Горбачеву я был неинтересен

 — Как вы стали начальником ПГУ?

 — В январе 1989 года, когда я был заместителем начальника ПГУ (исполнял его обязанности Вадим Кирпиченко), Владимир Александрович Крючков, председатель КГБ, вызвал меня в Кремль на беседу к Горбачеву. Я понял, что речь идет о моем назначении. Разговор с Горбачевым был совершенно пустой, я ему был неинтересен, он лишь сказал: сейчас мы ведем серьезные переговоры по разоружению, надо чтобы нас не обманули…

 — На посту шефа разведки вас сменил в 1991 году Евгенией Примаков.

 — Я прекрасно отношусь к Евгению Максимовичу, надеюсь, и он ко мне тоже, хотя каких-то специальных встреч у меня с ним не было. Одна беседа состоялась, когда я уходил с должности в 1991 году, а он в нее вступал. Разговор был в основном о "золоте партии", тогда это всех волновало. Я откровенно изложил то, что мне было по этому поводу известно. К "золоту партии", если оно вообще существовало, в чем я сомневаюсь, разведка никакого отношения не имела. Хотя нас использовали для передачи средств зарубежным компартиям. Эта практика существовала еще с коминтерновских времен, и она мне не очень нравилась. Раньше в некоторых странах партийные советники это делали почти официально, без соблюдения особой конспирации. Проводить эти операции нам поручили после одного прокола, который произошел, по-моему, в Новой Зеландии. Тогда "чистый" дипломат ("чистыми" называли людей, которые нашей службе не принадлежали), чуть ли не посол, передавал деньги тамошним коммунистам, а полиция или контрразведка это усекла, и наружу выплыла неудобная правда.

 — Уж если мы пошли по персоналиям, то не могу не спросить про Юрия Андропова.

 — Юрий Владимирович принимал меня шесть раз. Вызвал к себе, например, в апреле 79-го года, перед моим назначением резидентом в Иране. А я уже напитался иранской ситуацией — по книгам и оперативным документам. Андропов дал мне совет держать с персами ухо востро. Я запомнил его слова: "Это такой народ, что ты, брат, опомниться не успеешь, как они тебя в лужу посадят". Оказывается, он имел дело с тудеистами, иранскими коммунистами, когда работал в ЦК. Это был разговор коллеги с коллегой, никакой назидательности. Для меня и для всех в нашей службе Андропов — это икона, все соизмеряется с ним.

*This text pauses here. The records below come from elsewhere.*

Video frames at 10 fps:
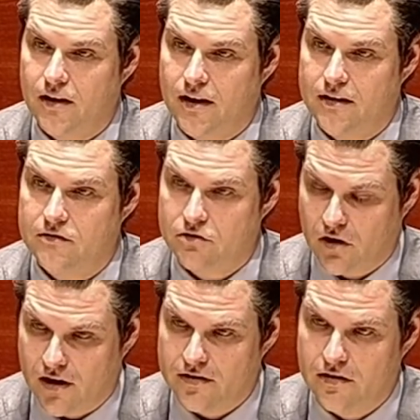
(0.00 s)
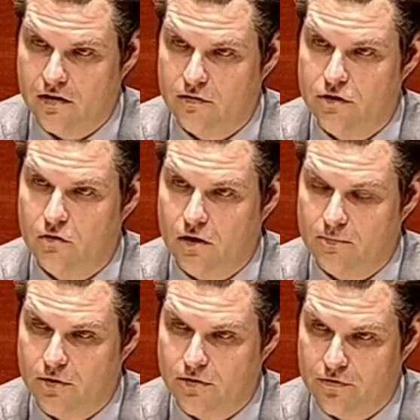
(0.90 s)
and sought an interview
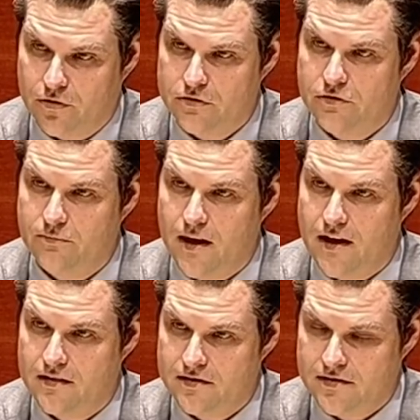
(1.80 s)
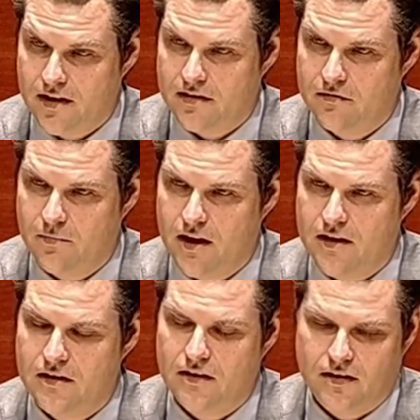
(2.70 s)
on both the 1st of May and the 2nd of
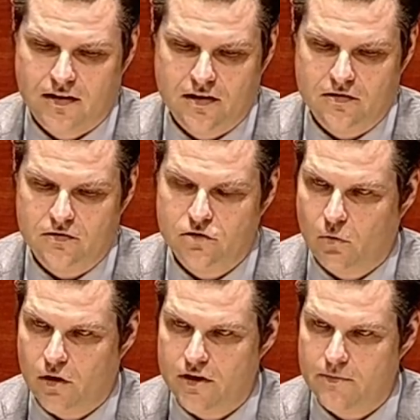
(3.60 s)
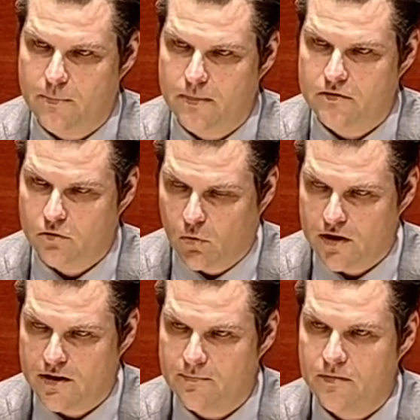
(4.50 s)
May in
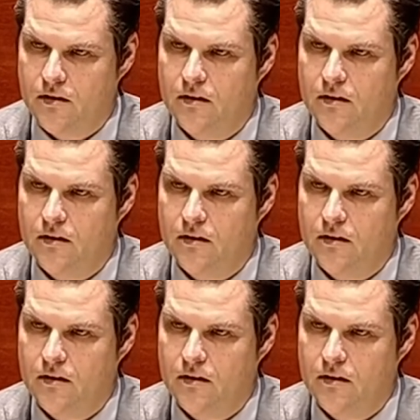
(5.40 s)
2020.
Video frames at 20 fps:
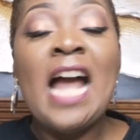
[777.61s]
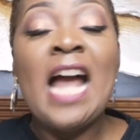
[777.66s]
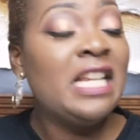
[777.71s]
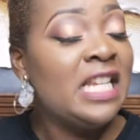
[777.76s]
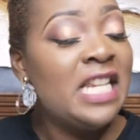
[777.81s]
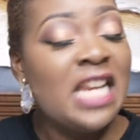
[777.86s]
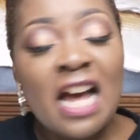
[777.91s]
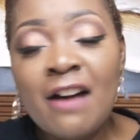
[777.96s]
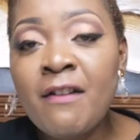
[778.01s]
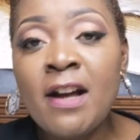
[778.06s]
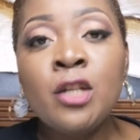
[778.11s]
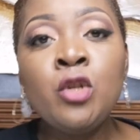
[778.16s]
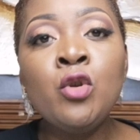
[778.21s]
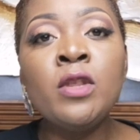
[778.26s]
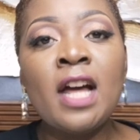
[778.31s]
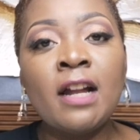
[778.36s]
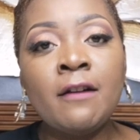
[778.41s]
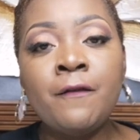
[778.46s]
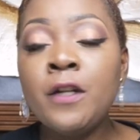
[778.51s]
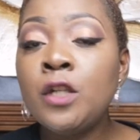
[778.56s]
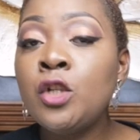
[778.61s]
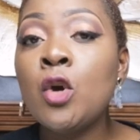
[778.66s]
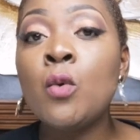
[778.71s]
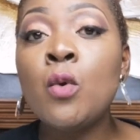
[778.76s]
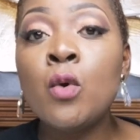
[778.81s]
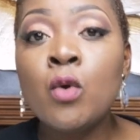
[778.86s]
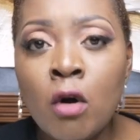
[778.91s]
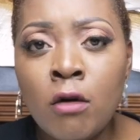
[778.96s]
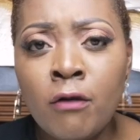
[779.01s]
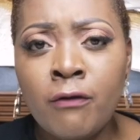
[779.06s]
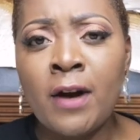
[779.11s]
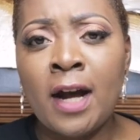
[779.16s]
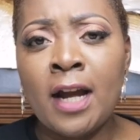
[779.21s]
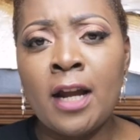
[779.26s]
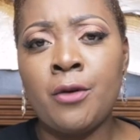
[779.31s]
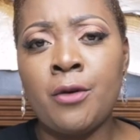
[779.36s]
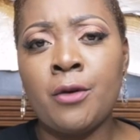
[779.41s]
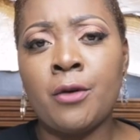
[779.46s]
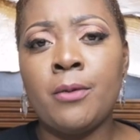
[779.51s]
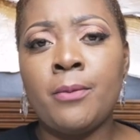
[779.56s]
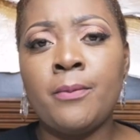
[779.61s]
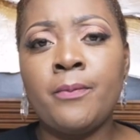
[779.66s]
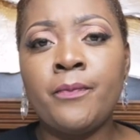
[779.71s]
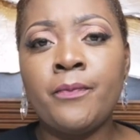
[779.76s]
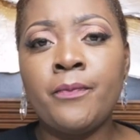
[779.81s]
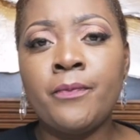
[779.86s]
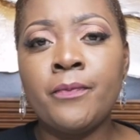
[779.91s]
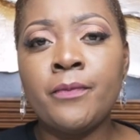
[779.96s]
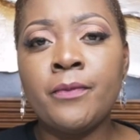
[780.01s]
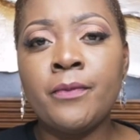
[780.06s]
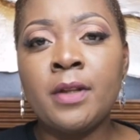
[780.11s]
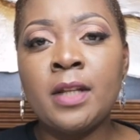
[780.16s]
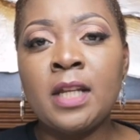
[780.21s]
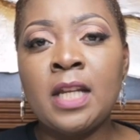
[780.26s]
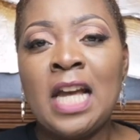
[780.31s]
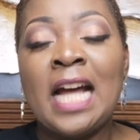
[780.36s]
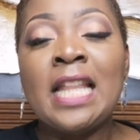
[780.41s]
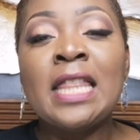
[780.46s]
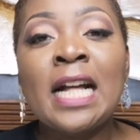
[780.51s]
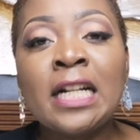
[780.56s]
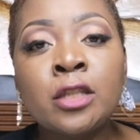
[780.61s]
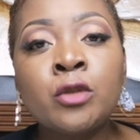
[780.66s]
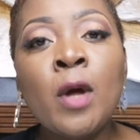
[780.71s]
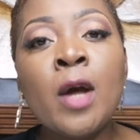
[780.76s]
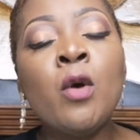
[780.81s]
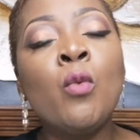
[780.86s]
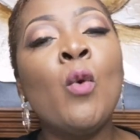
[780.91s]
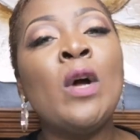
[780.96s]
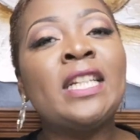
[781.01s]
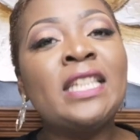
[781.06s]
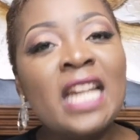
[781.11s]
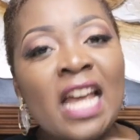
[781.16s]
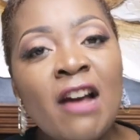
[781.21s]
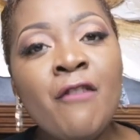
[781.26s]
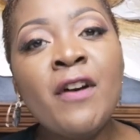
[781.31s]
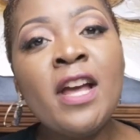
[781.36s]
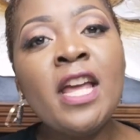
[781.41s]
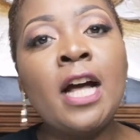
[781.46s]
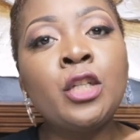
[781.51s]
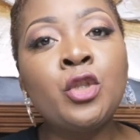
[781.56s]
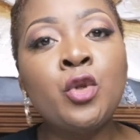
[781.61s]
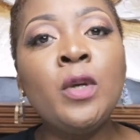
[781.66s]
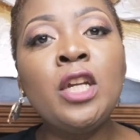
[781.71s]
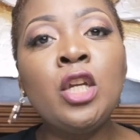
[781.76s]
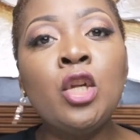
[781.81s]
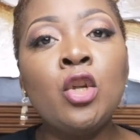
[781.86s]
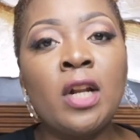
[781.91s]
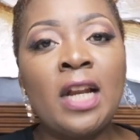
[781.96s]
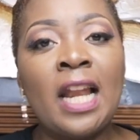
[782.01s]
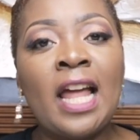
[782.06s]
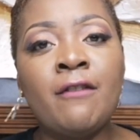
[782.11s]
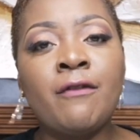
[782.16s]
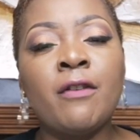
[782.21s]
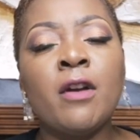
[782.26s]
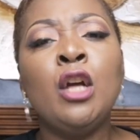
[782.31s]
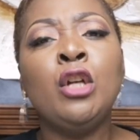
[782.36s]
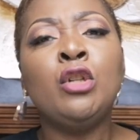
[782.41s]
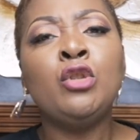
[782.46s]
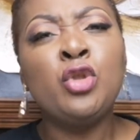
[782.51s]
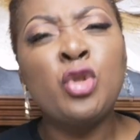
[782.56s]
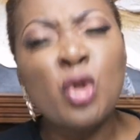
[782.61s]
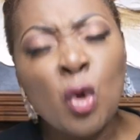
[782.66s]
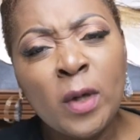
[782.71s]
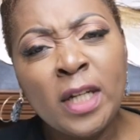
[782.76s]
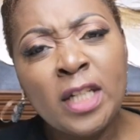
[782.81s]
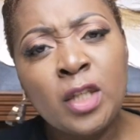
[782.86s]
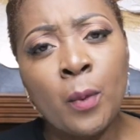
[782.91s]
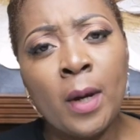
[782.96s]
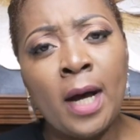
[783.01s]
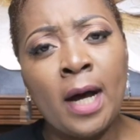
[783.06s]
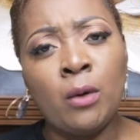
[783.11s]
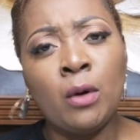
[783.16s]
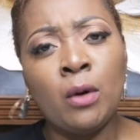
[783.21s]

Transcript: I never knew that video would go viral. And that's why whatever you're doing in your life, do it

 — Изменилась бы история, если бы он прожил на десять лет дольше?

 — Если это предположить, то я думаю, что история России сложилась бы иначе. Андропов был человеком калибра несоразмерно большего, нежели Михаил Горбачев. Он был самостоятельным мыслителем, именно он впервые, в статье в журнале "Коммунист", написал: нам надо осмыслить, в каком обществе мы живем. Все знали, в каком — в обществе развитого социализма. И вдруг один из руководителей ставит вопрос таким, революционным образом. Иными словами, сначала надо было построить хорошую жизнь, а потом назвать ее социализмом. А у нас все получилось наоборот.

 — Такое впечатление, что вам по жизни везет. В чем, по-вашему, главное везение?

 — В том, что родился на этот свет.

 — А то, что вас пригласили в разведку?

 — Я вообще считаю, что в жизни очень немного моментов чистой удачи или чистой неудачи. Человек — это сумма обстоятельств, в которой он — не самое главное слагаемое.

ИЗ СОБРАНИЯ АФОРИЗМОВ Л. В. ШЕБАРШИНА

 —Всегда были люди с ловко подвешенными языками. Теперь появилось много языков, к которым ловко подвешены маленькие человечки.
 —Через телевидение духовную пищу народу дают не только пережеванной, но и переваренной.
 —Никак не добьемся перелома, но вывихи уже есть.
 —Почему-то мы, простые русские люди, не ощущаем своей особой духовности. Видимо, принюхались.
 —Мы подвели итоги. Итоги подвели нас.
 —Край нечаянных миллионеров.
 —Лечиться — дорого, умирать — дешево, но хоронить — дороже, чем лечить. Надо жить.